Edit: I get the same kind of crash as you on FF 102.0 Beta 9.

Comment 22

•

3 years ago

•

Edited

This is the signature for the crashes on the WiFi Monitor thread.

Edit: Unfortunately, a lot of the ___chkstk_darwin crash stacks don't match this bug (and are corrupt) -- possibly all those not on macOS 13.

Crash Signature: [@ js::MachExceptionHandler] → [@ js::MachExceptionHandler] [@ ___chkstk_darwin ]

Haik Aftandilian [:haik]

Comment 23

•

3 years ago

Additionally, with WIFI disabled and a non-debug local build with ac_add_options --disable-optimize, I can't reproduce the problem.

Pulsebot

Comment 24

•

3 years ago

Pushed by jdemooij@mozilla.com: https://hg.mozilla.org/integration/autoland/rev/8873669c6014 Remove MemoryProtectionExceptionHandler and PageProtectingVector. r=nbp

https://hg.mozilla.org/mozilla-central/rev/8873669c6014

Assignee

Comment 25

•

3 years ago

This exception handler was only enabled for MOZ_DIAGNOSTIC_ASSERT_ENABLED builds, so Nightly and early beta IIRC. It sounds like there's an unrelated WiFi monitor issue we still need to fix.

bszekely

Comment 26

•

3 years ago

bugherder

Status: ASSIGNED → RESOLVED

Closed: 3 years ago

status-firefox103: affected → fixed

Resolution: --- → FIXED

Target Milestone: --- → 103 Branch

BugBot [:suhaib / :marco/ :calixte]

Comment 27

•

3 years ago

The patch landed in nightly and beta is affected.
:jandem, is this bug important enough to require an uplift?

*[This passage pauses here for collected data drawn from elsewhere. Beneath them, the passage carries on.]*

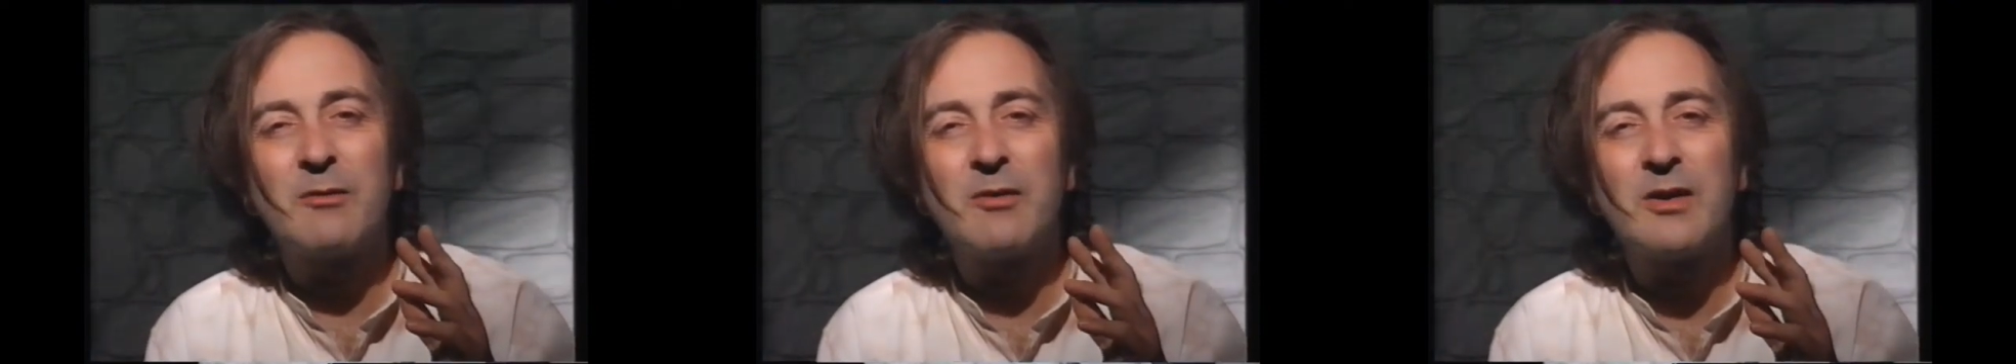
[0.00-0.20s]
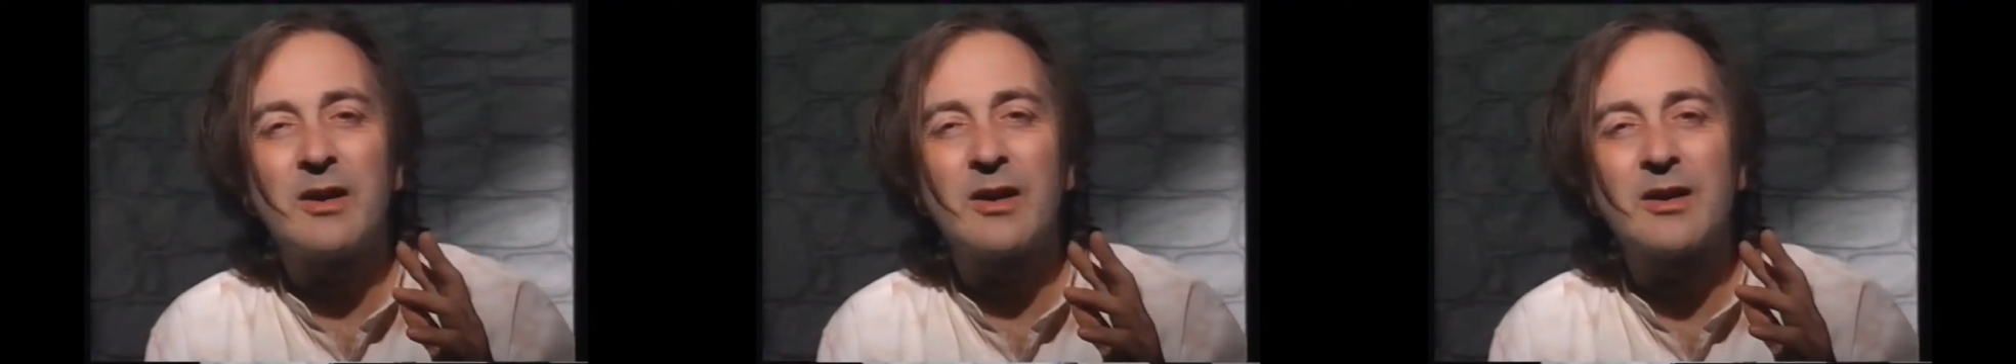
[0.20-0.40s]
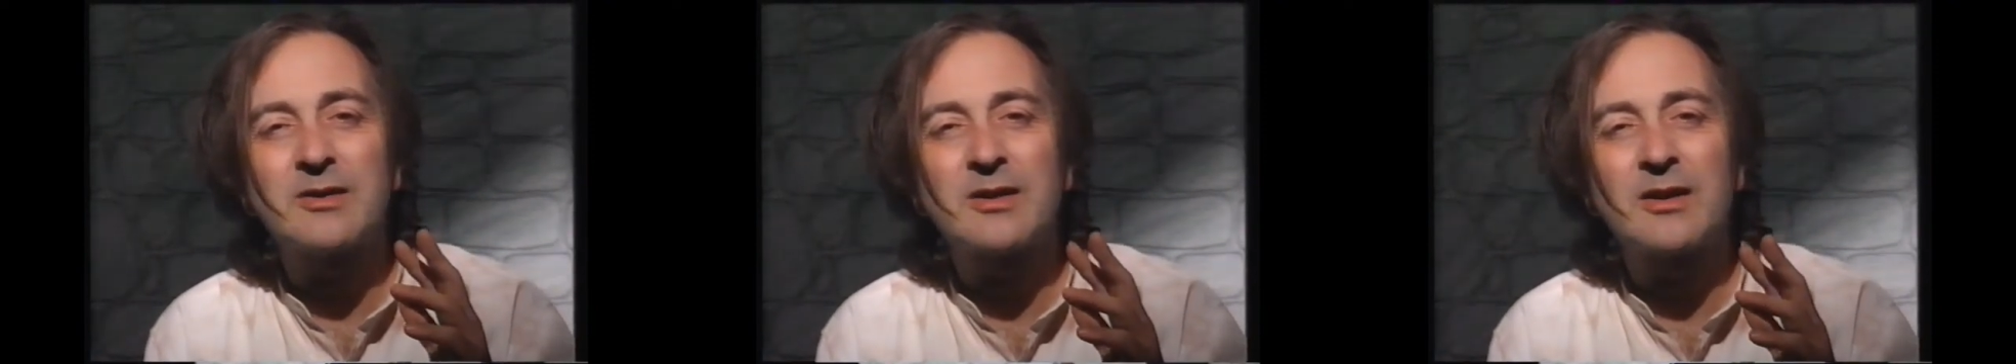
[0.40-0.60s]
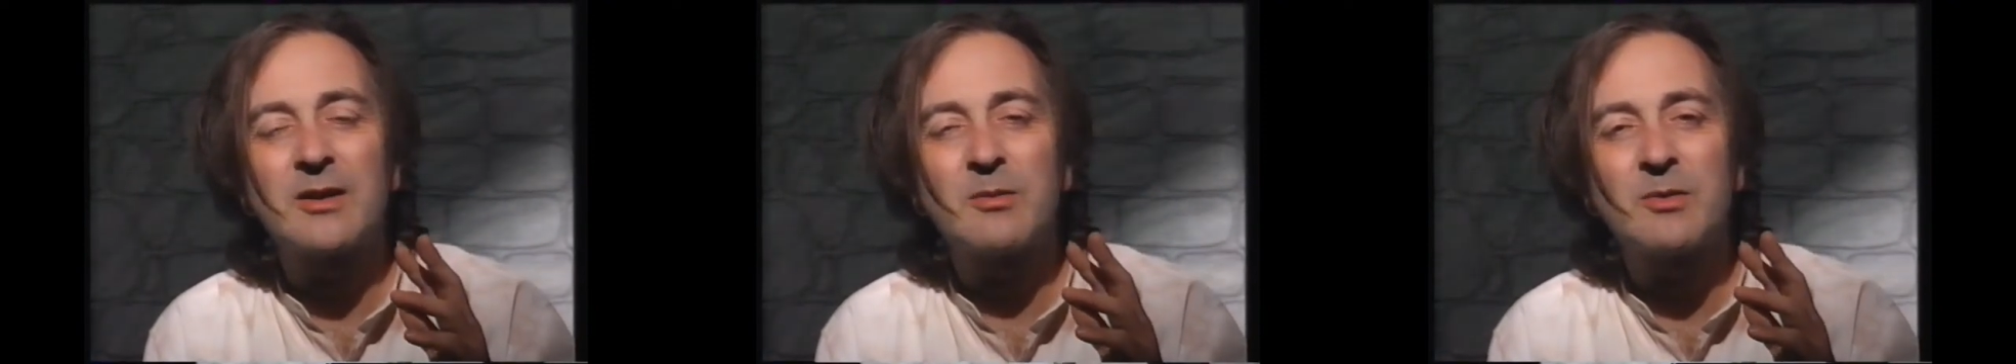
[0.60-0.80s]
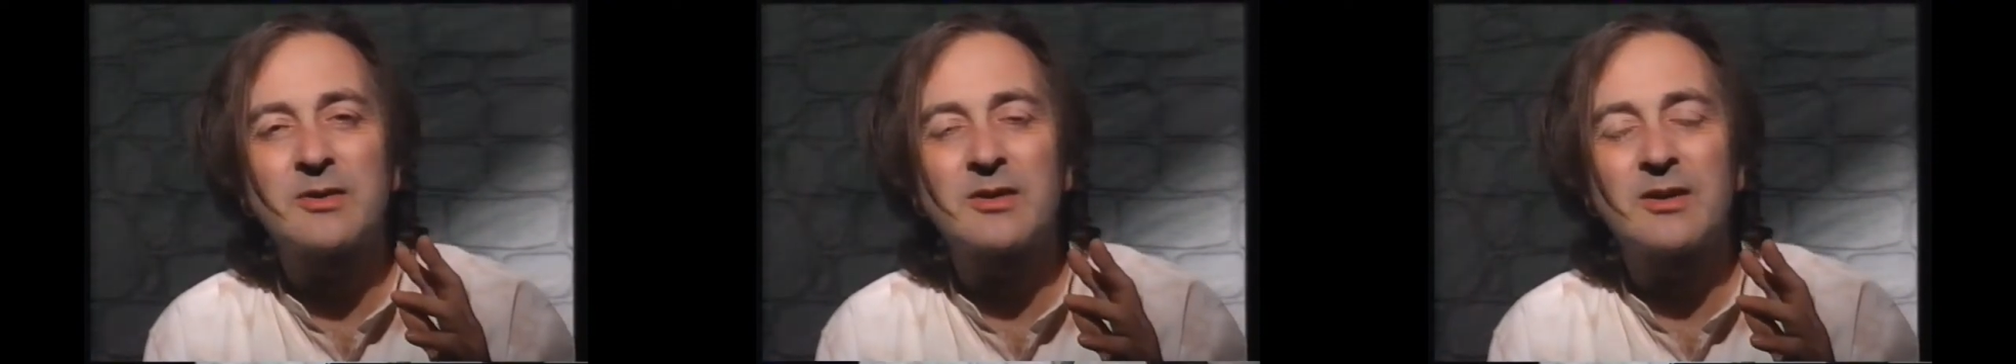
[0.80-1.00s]
realised that
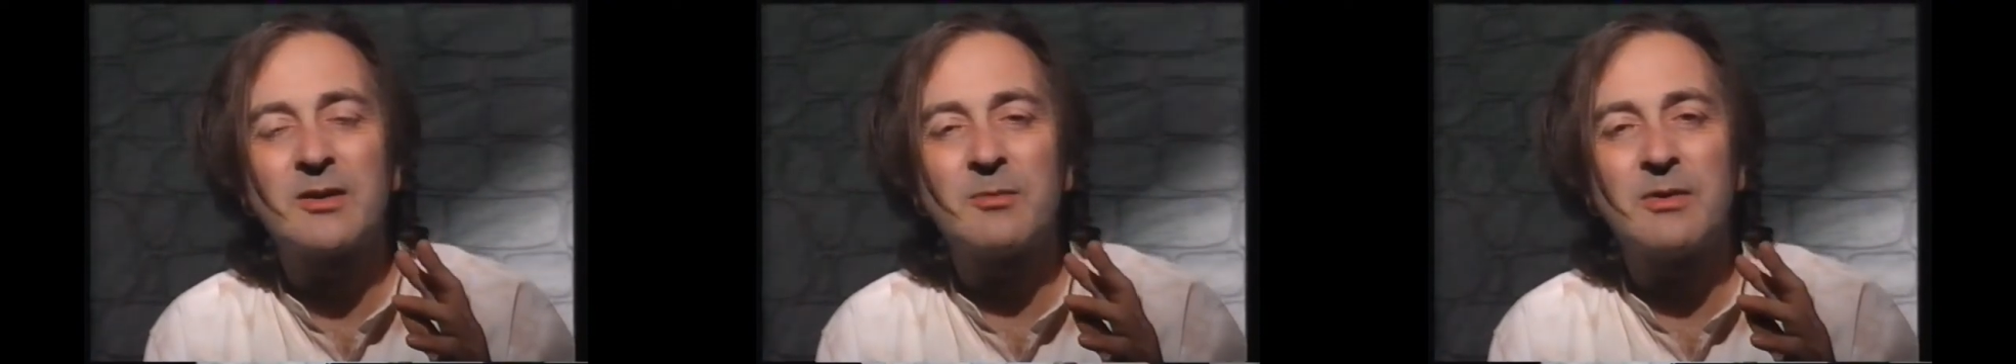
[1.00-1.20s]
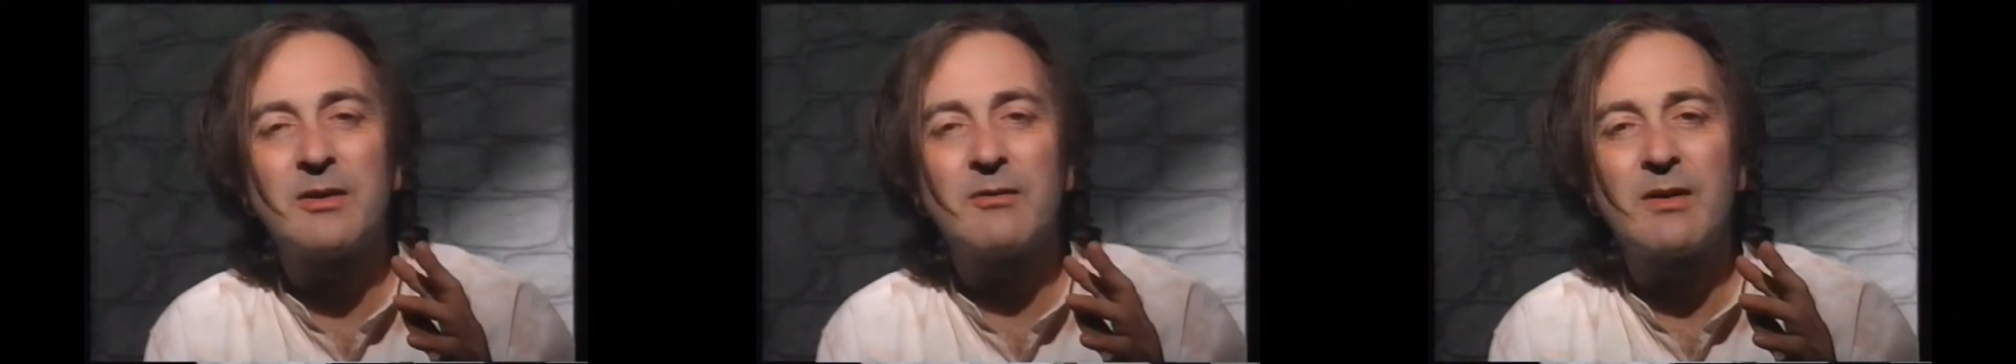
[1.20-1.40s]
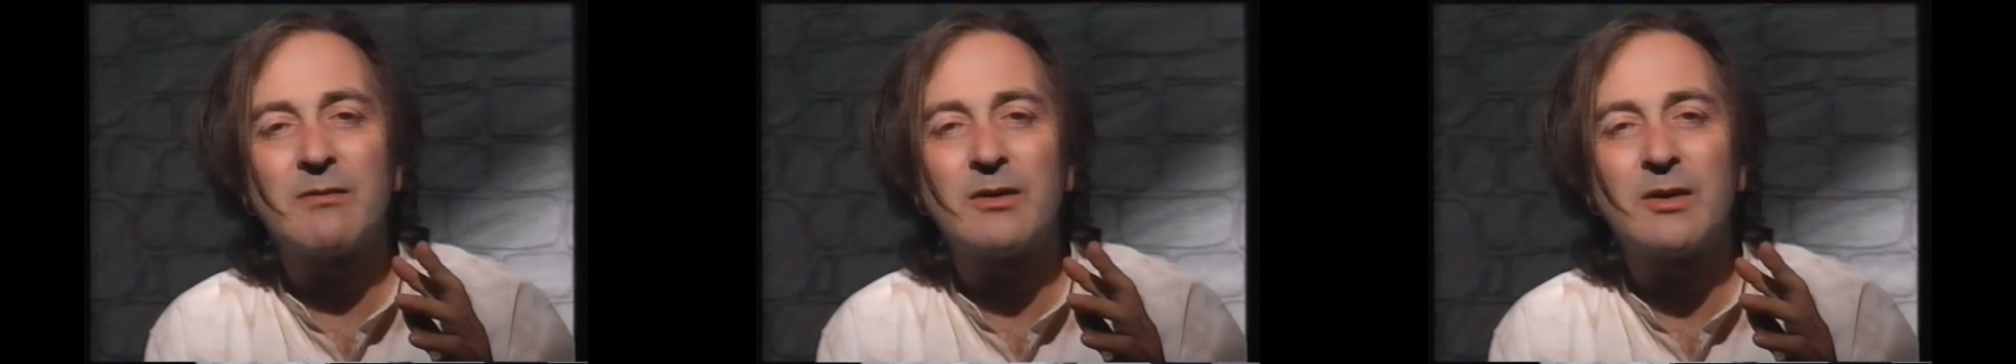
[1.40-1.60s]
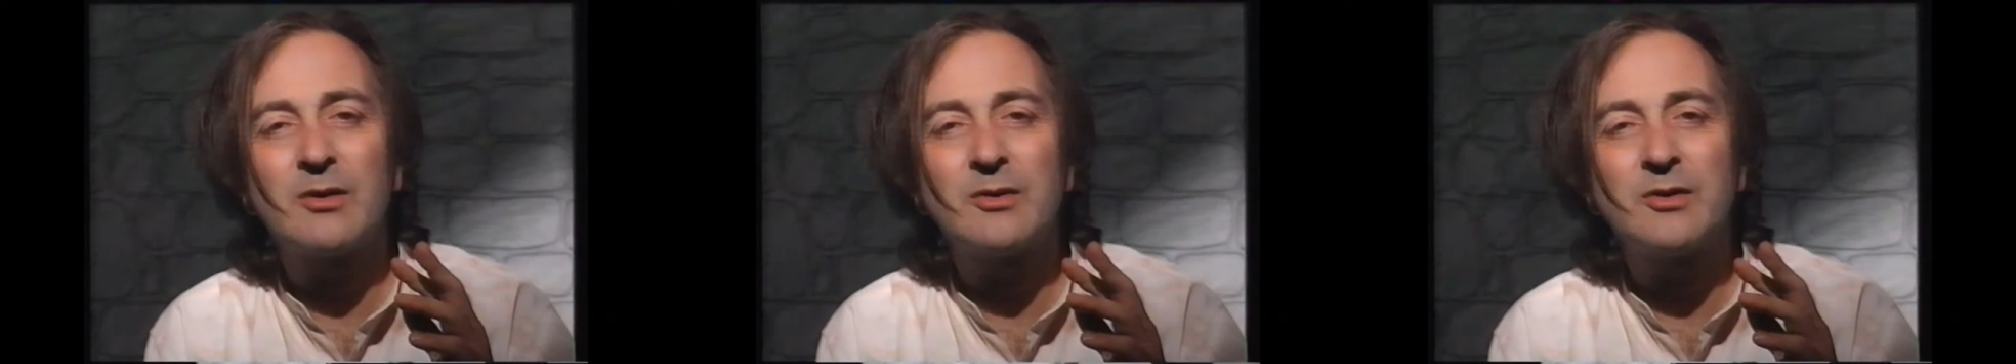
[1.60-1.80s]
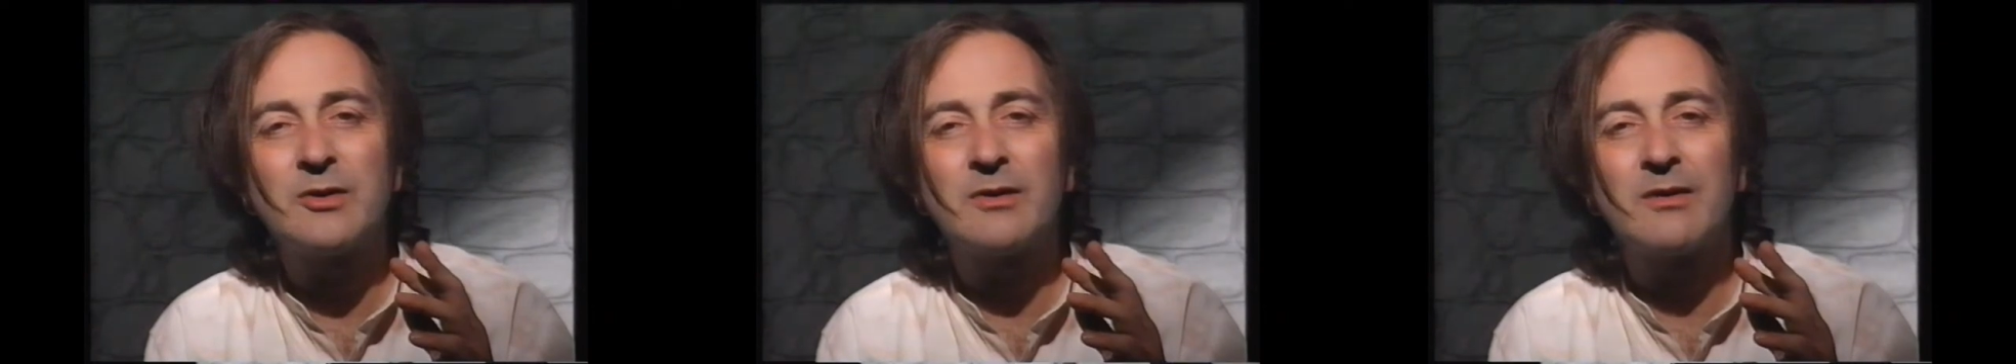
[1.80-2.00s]
there wasn't going to be a
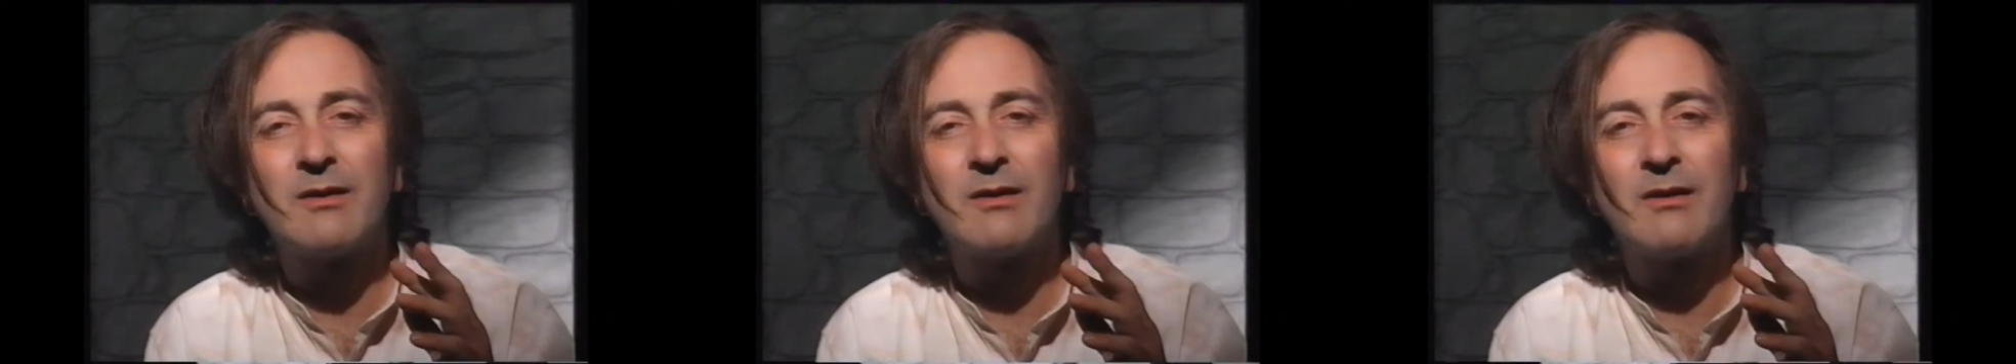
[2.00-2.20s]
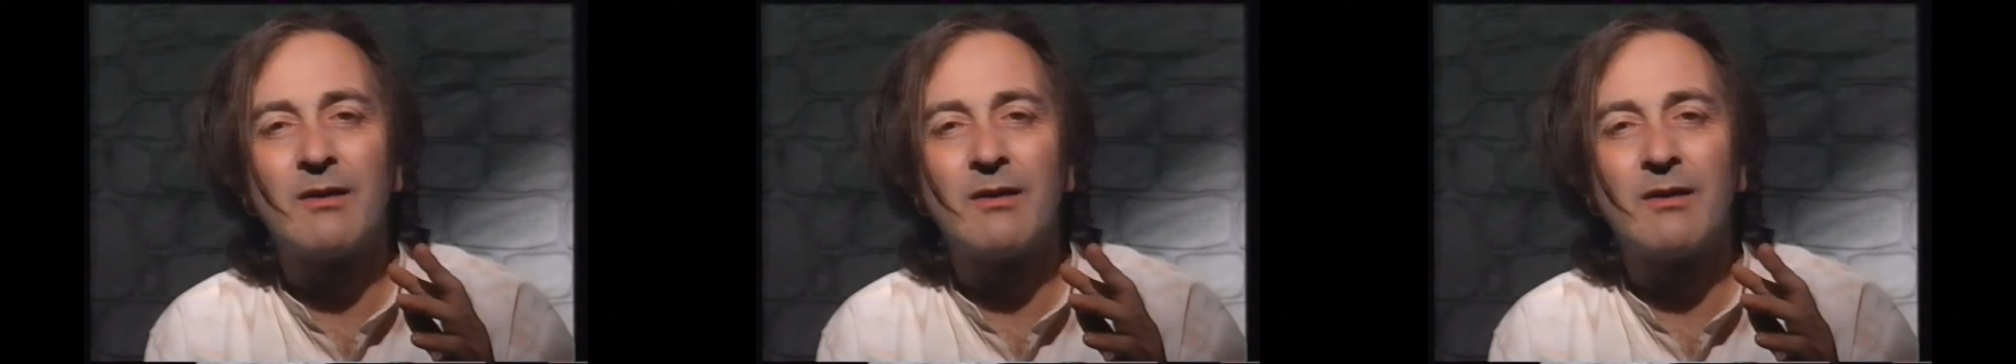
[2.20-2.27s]
revolution.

If yes, please nominate the patch for beta approval.
If no, please set status-firefox102 to wontfix.

For more information, please visit auto_nag documentation.

Flags: needinfo?(jdemooij)

Comment 28

•

3 years ago

The underlying issue here is probably a bug in the WiFi monitor, triggered by a behavior change in macOS 13. Jan's patch presumably won't fix it. I'll spin off a new bug to cover it.

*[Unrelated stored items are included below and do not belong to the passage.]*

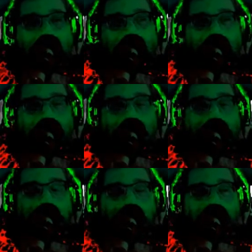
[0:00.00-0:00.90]
Gotta do
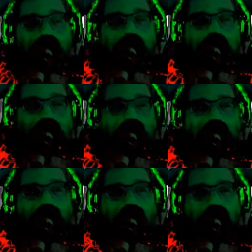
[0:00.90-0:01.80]
something about that. I
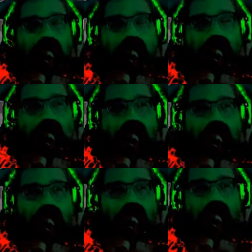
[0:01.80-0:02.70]
better switch on
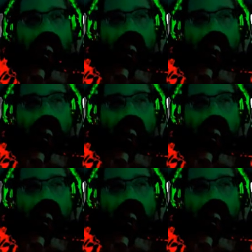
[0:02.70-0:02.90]
over.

Crash Signature: [@ js::MachExceptionHandler] [@ ___chkstk_darwin ] → [@ js::MachExceptionHandler]

Updated

•

3 years ago

Comment 29

•

3 years ago

(In reply to Release mgmt bot [:suhaib / :marco/ :calixte] from comment #27)

The patch landed in nightly and beta is affected.
:jandem, is this bug important enough to require an uplift?

The next merge is in a few days and this code is disabled on release and late beta, so there's no need to uplift at this point.

status-firefox102: affected → wontfix

Flags: needinfo?(jdemooij)

Assignee

Updated

•

3 years ago

status-firefox102: wontfix → disabled

Comment 30

•

3 years ago

(In reply to Haik Aftandilian [:haik] from comment #23)

Additionally, with WIFI disabled and a non-debug local build with ac_add_options --disable-optimize, I can't reproduce the problem.

Please try ac_add_options --disable-jemalloc and let us know your results. I'll try that, too.

See bug 1776210 comment #5 for context.

Comment 31

•

3 years ago

(Following up comment #30)

I still crash with jemalloc disabled. See bug 1776210 comment #7.